There's about 61 API functions that deal with the Cache Manager (they start with "Cc"), so it's not a simple task at all.
Microsoft provides sample code for their CDFS and FastFat file systems. CDFS makes 8 calls to the cache manager API, and implements 8 callback functions for caching. FastFat makes 24 API calls, and implements 8 callbacks.
There's also a 'less proper' alternative idea, use a simple read-ahead mini-cache (maybe a 128K size block) tied to an open file. When there's a read, fill the buffer, then provide data from the buffer, until the next block needs to be read from the open file. This would not interact with the kernel's cache manager, and could work as a proof-of-concept.

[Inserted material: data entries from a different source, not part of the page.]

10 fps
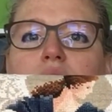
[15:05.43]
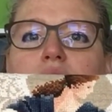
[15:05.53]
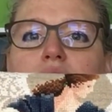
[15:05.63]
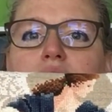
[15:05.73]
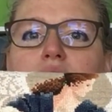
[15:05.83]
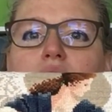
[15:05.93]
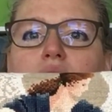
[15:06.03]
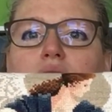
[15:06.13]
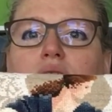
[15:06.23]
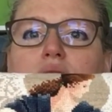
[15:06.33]
had to kind
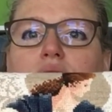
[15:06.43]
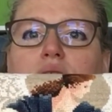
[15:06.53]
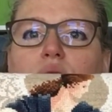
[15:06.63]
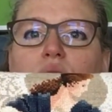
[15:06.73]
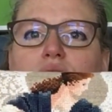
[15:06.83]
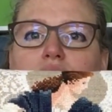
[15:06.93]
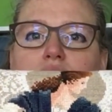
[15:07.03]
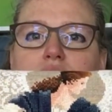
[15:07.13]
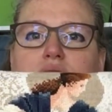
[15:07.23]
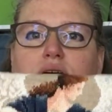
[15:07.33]
of wiggle
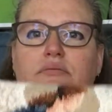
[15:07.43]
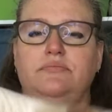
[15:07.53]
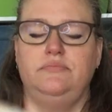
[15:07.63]
it toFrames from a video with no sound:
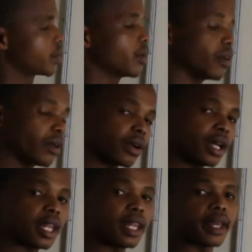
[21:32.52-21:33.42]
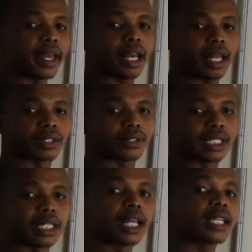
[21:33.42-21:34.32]
or the electrons
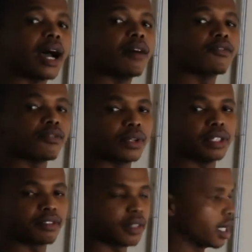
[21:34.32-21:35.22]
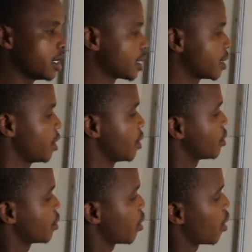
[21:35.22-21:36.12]
that are fully filled. You
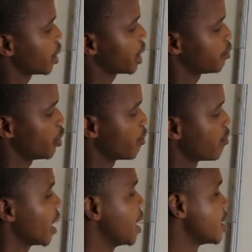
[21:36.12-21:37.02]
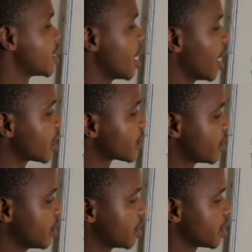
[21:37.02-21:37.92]
call them your valence electrons.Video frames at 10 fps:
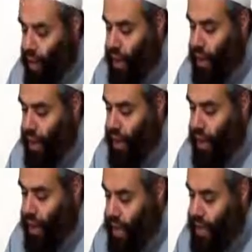Why?
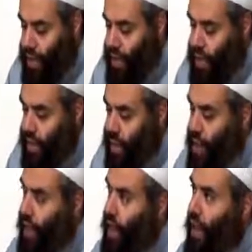This is
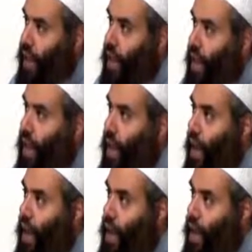
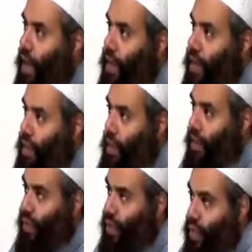the way
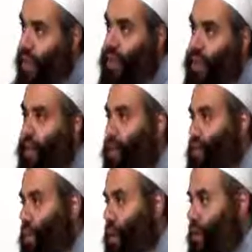of exalting Allah
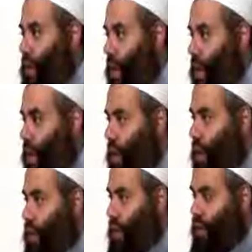subhanahu wa ta'ala.
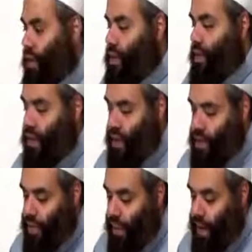The face of Allah
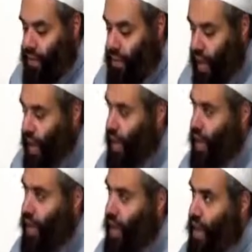subhanahu wa
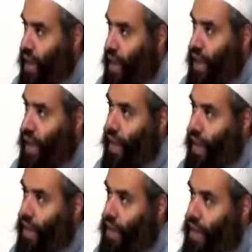ta'ala,
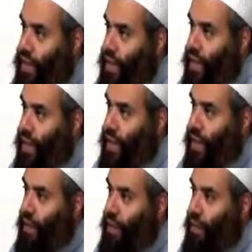it is the
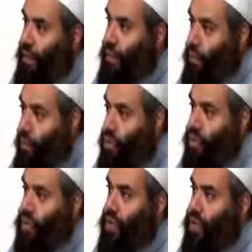
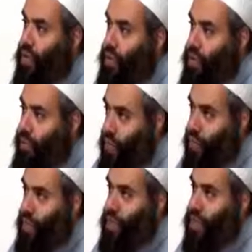most
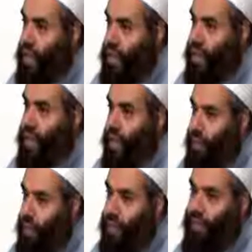precious need that
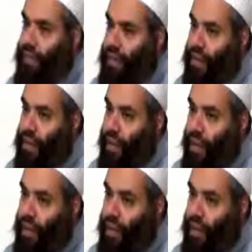a believerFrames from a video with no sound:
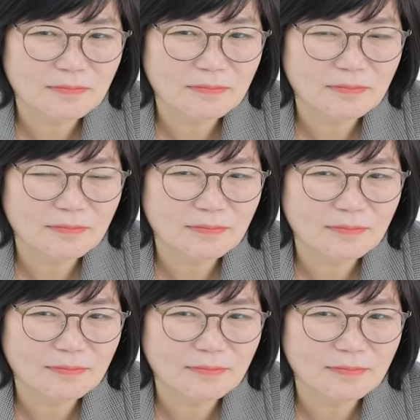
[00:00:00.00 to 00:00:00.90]

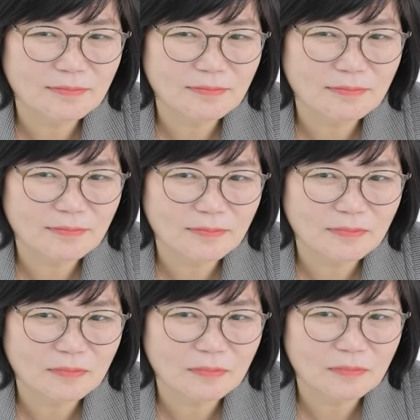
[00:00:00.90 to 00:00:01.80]

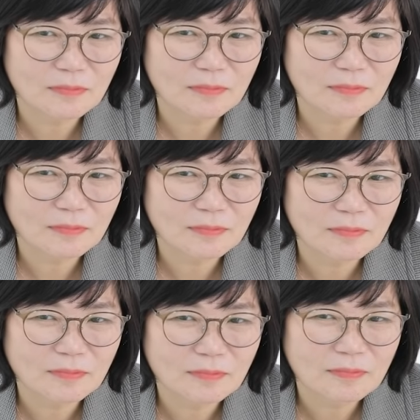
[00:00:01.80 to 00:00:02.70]

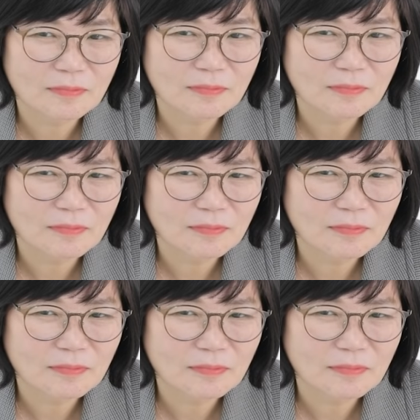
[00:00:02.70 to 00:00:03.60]

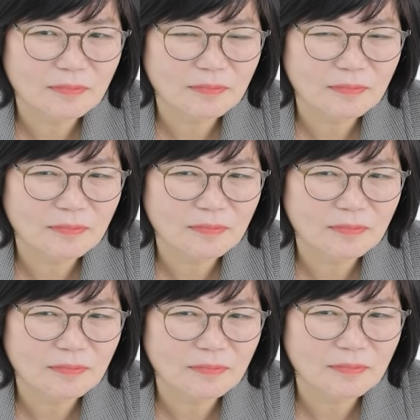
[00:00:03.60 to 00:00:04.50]

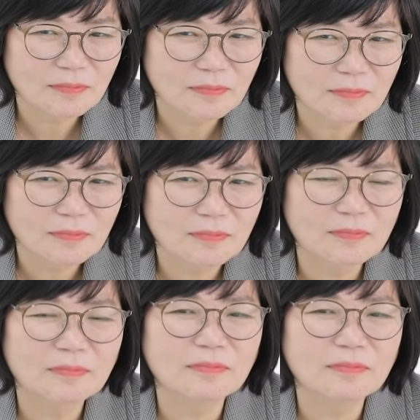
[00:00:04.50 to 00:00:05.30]
This person isn't speaking.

Regardless of what is used, Cache Invalidation becomes a concern.
One possible approach to Cache Invalidation would be that the Read-Ahead Buffer can only be read once, and data is immediately invalidated as it is read. It would still need to be invalidated if there is a write operation on that file.
Cache Invalidation would be tricky for the Mirror filesystem. If a file is open with Read/Write share mode, the underlying file can change contents. Old stale data sitting in a cache would be read first before seeing new file contents. There are Win32 API functions to monitor a file for changes, and that could be used to trigger cache invalidation for Mirror.
Meanwhile, a read-only immutable file system needs no cache invalidation.
Support for a Read-Ahead buffer or Caching would need to be Opt-In, and the Dokan Filesystem program could request the read-ahead size.